Of the 1,638 respondents, 780 (48%) are Democrats while only 526 (32%) are Republicans. Of those surveyed, 41% voted Obama in 2012 compared to just 24% who chose Romney. Consequently, we are looking at a liberal bias of, at least, 13-15% in the data. Remove that bias, and the corrected polling data -- since Republicans and Romney 2012 supporters overwhelmingly support the ban, whereas Democrats and Obama 2012 voters do not -- suggests that those in favor of the ban probably hold a minimum 10-12% lead over the opponents.

In an article published Saturday, John F. Banzhaf III -- a law professor at George Washington University -- confirmed the position I took last Sunday in stating that the U.S. Supreme Court has held that any and all grounds for immigration bans are constitutional, including and especially a ban on Muslim immigration. This is settled science among the legal profession.

But one of the core problems is how to avoid a porous national security net when it comes to imposing a Muslim entry ban, either for immigration alone or for both immigration and temporary visits. Word has obviously leaked out that many in the West may want to restrict entry to Muslims and/or deport them if they are already present. This has led, predictability, to mass purported conversions of Muslims to Christianity in Europe, to which a few have at least raised some concerns, albeit far too weak.
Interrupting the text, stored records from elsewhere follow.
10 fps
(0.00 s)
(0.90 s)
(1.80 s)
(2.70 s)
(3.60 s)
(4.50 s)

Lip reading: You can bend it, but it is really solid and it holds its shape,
This supposed mass conversion is a fraud (taqiyya) designed to fool the public and circumvent any future national security policies targeting those of the Islamic faith.
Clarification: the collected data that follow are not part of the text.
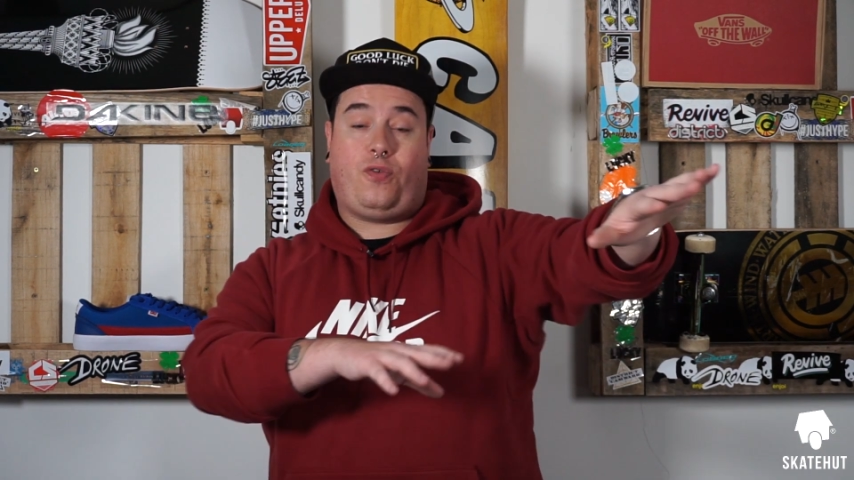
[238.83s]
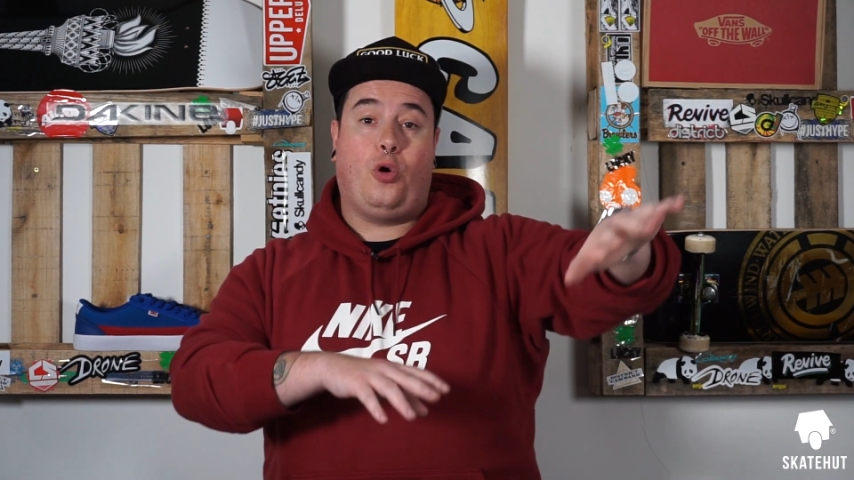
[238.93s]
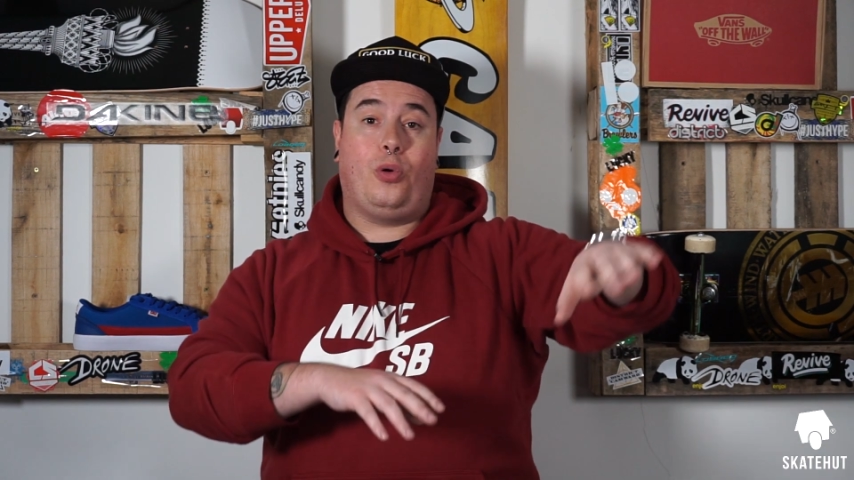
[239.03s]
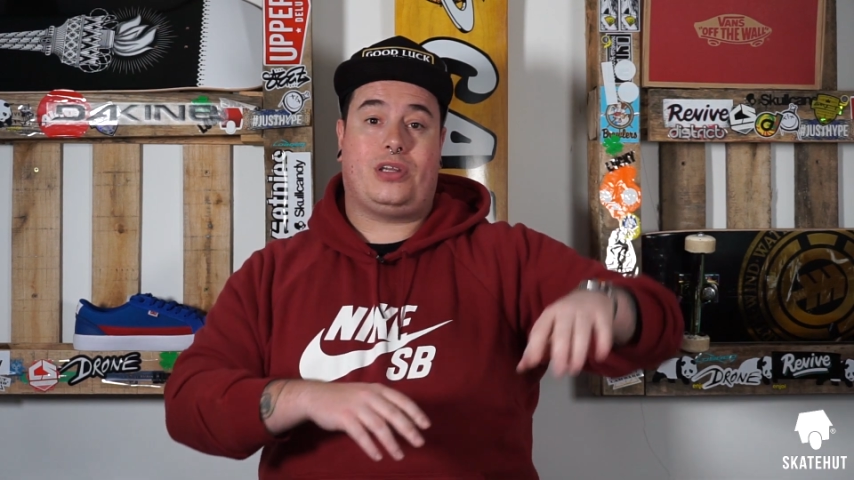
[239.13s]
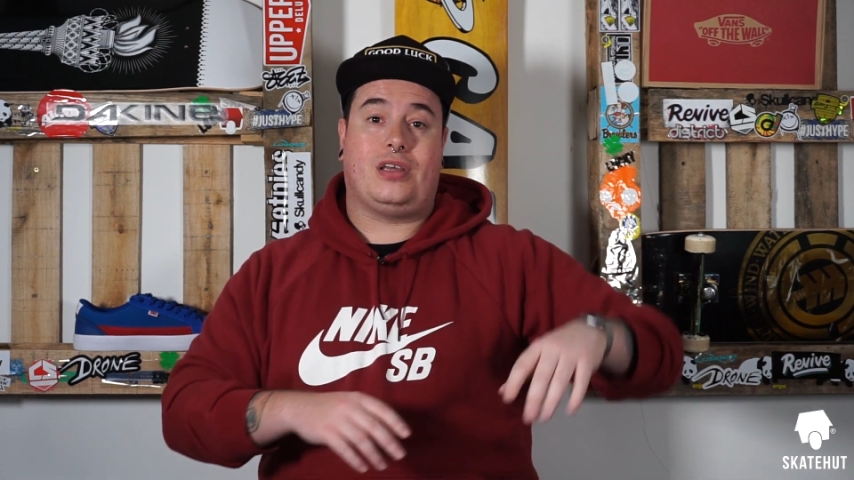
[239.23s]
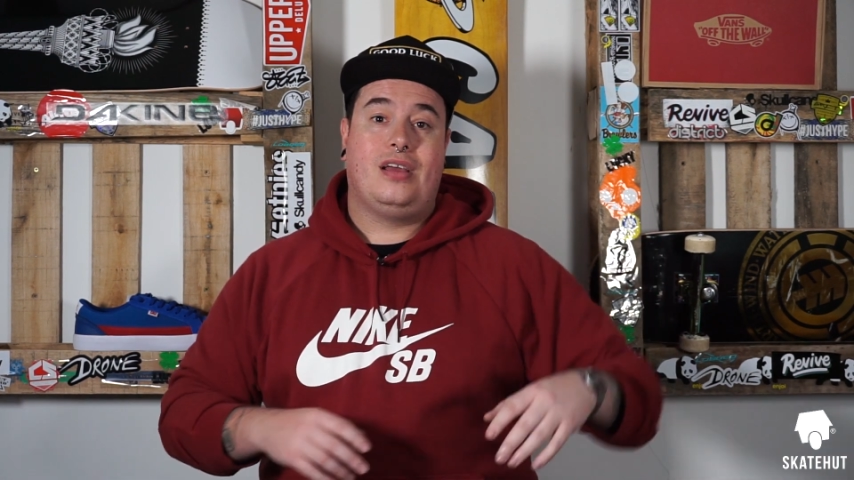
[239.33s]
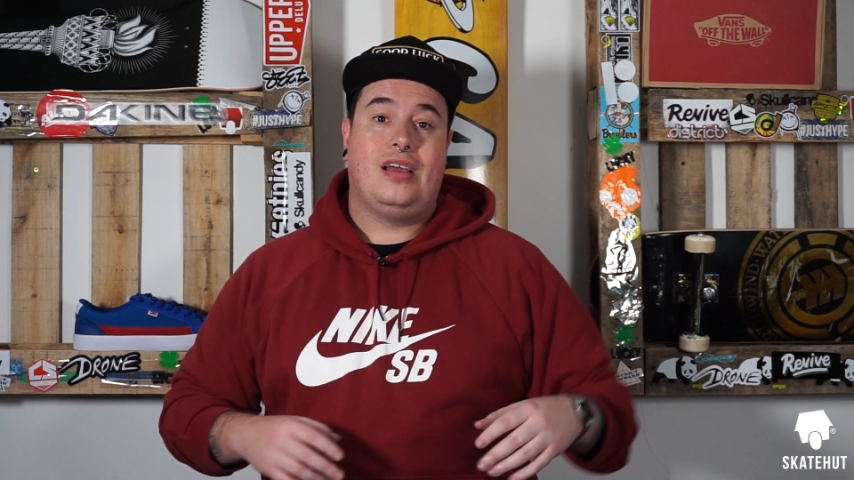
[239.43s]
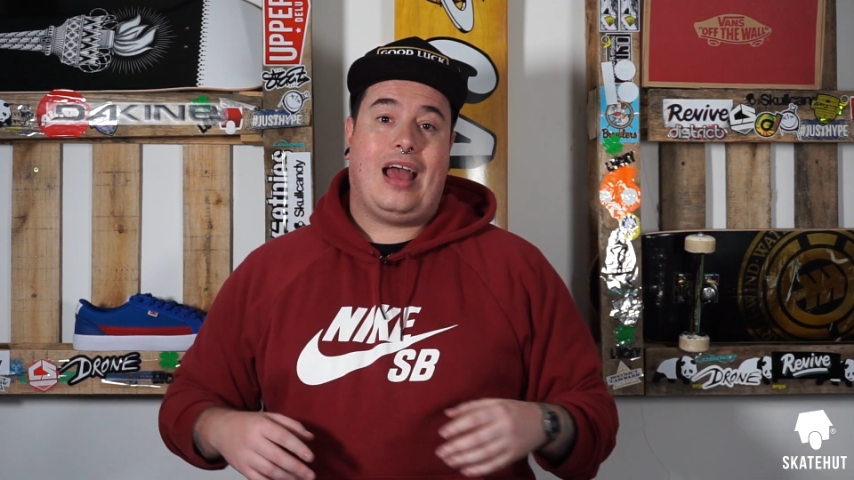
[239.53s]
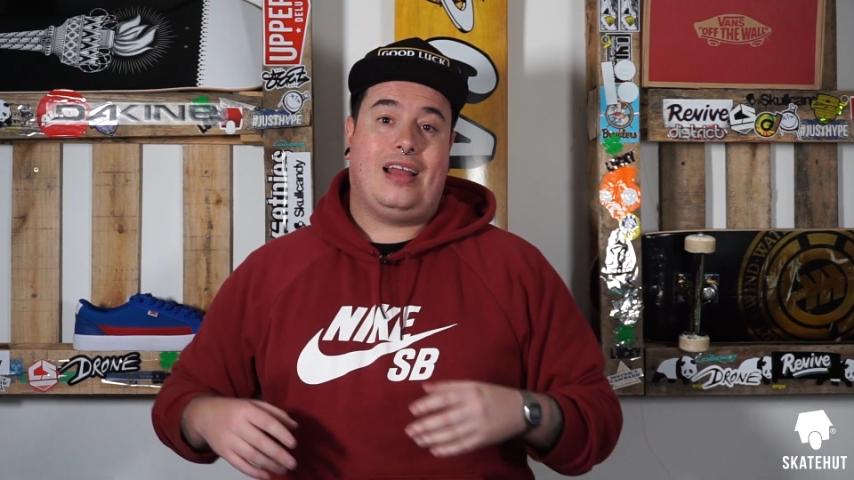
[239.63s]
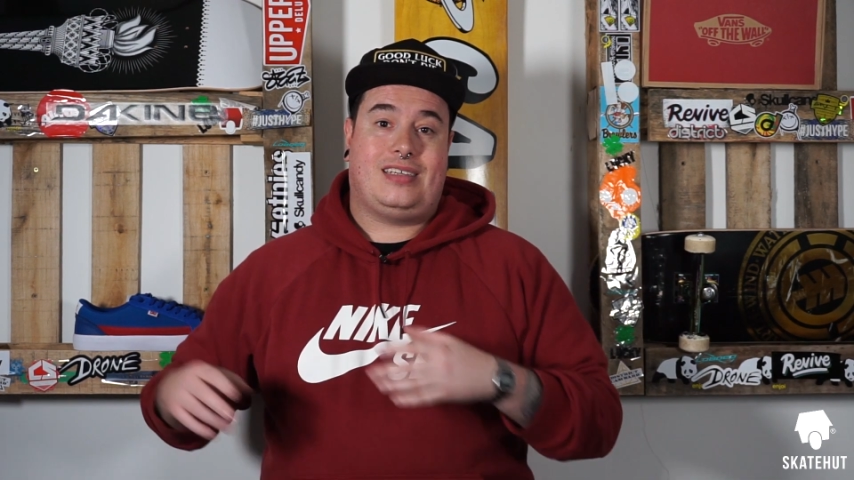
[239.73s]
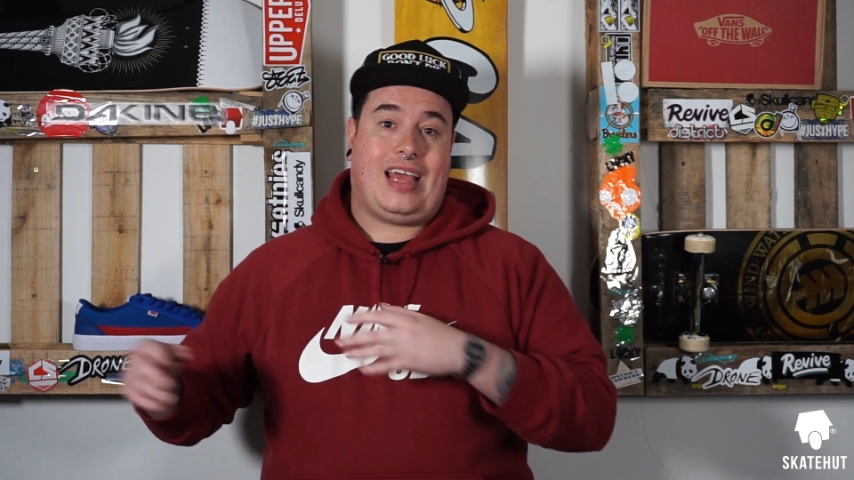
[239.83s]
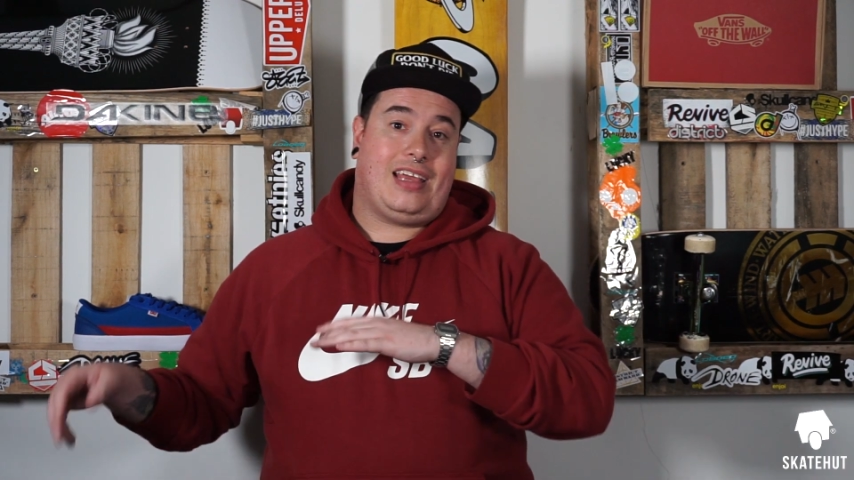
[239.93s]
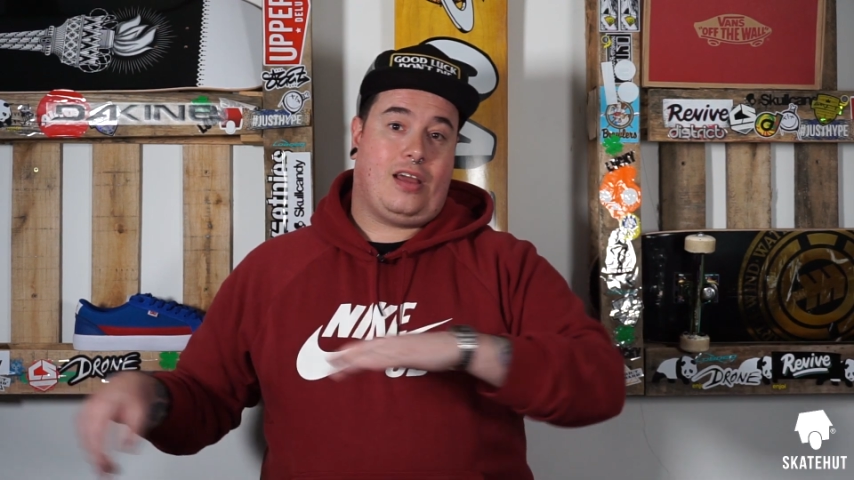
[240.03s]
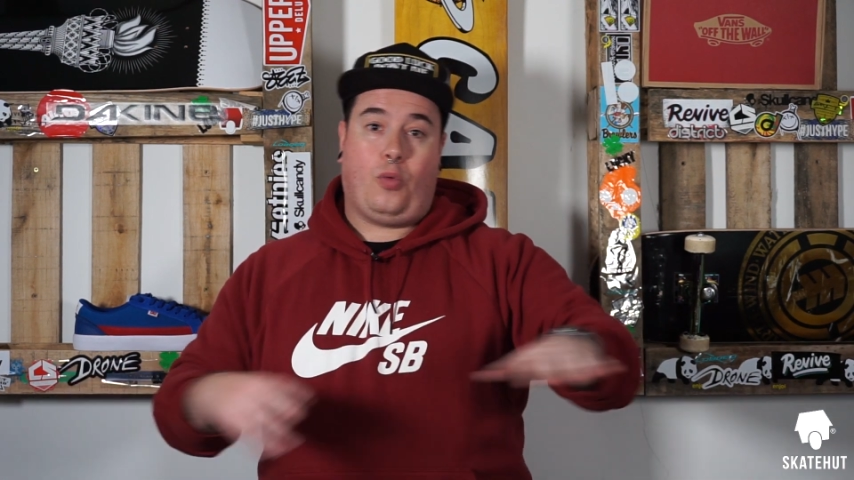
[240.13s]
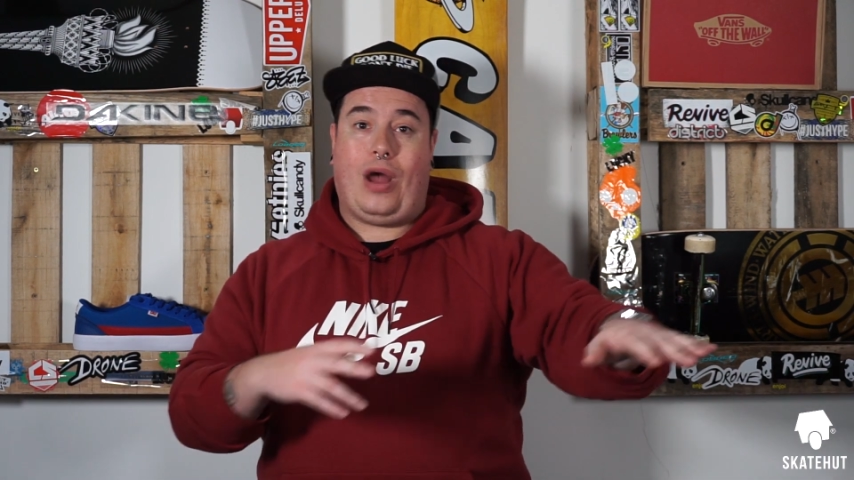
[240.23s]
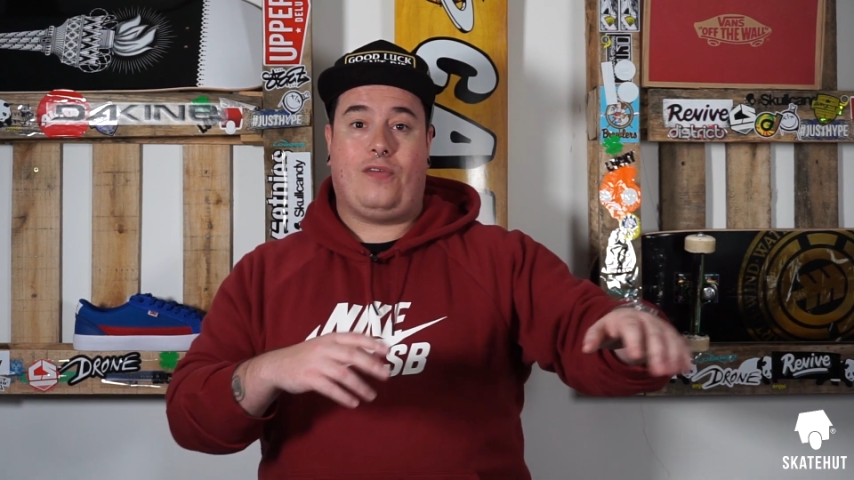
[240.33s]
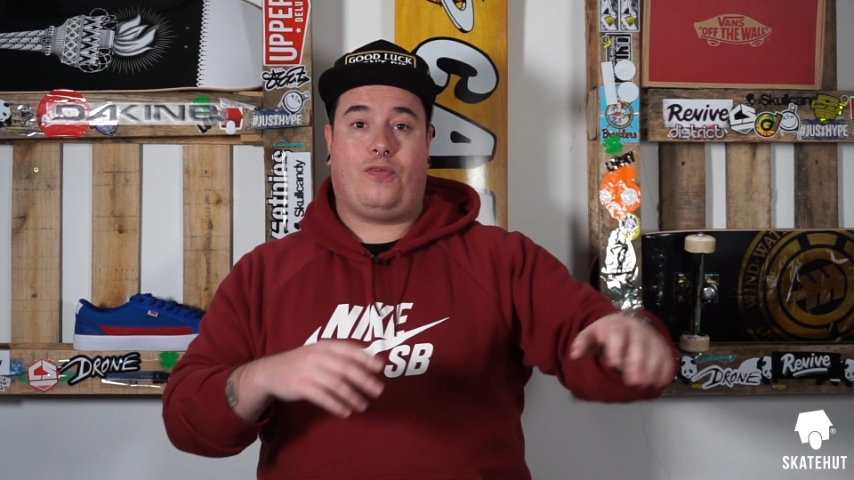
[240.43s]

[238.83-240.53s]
forward and take it away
Senator Ted Cruz's proposal to accept Christian refugees, but not Muslims, demonstrates a surprising level of naivety by an otherwise skeptical politician. How exactly are we to reliably differentiate between Muslims and Christians coming from the same region? What sort of specific test would we be able to accurately give, and how onerous in terms of administrative time and costs would this be? Any conceivable test of faith could be easily gamed, particularly given the corrupt nature of the homelands from which these refugees are arriving, what with no reliable church or government records, etc., not to mention the historical commonalities in the two faiths which can facilitate a false conversion from Islam to Christianity.

In addition to the Muslim faith ban, Donald Trump has suggested that he "will suspend immigration from areas of the world when there is a proven history of terrorism against the United States, Europe or our allies, until we understand how to end these threats."
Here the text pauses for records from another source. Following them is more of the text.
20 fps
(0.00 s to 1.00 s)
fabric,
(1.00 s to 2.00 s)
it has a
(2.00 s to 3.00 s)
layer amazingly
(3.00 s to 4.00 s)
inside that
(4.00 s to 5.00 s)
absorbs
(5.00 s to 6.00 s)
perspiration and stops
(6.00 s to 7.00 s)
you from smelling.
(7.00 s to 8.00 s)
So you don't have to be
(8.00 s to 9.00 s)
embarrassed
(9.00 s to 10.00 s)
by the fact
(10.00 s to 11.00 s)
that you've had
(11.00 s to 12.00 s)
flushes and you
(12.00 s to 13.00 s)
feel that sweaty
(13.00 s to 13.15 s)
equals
If we interpret Trump's statement in the broadest sense possible, he has wisely closed the loophole that Cruz and others had left open. Trump's policy could be construed to apply not only to those emigrating directly from Middle Eastern and similarly dominant Muslim areas, but also those individuals whose heritage derives from such regions. Otherwise, we are left with a flawed policy whereby a Muslim from, say, the Middle East could emigrate to Europe, fake a conversion to Christianity, and thereby escape the national security wall by claiming to be a European Christian.

Based on the views of credible legal commentators, this type of broadly restrictive immigration policy is not only constitutional, but has widespread bipartisan support among the voters.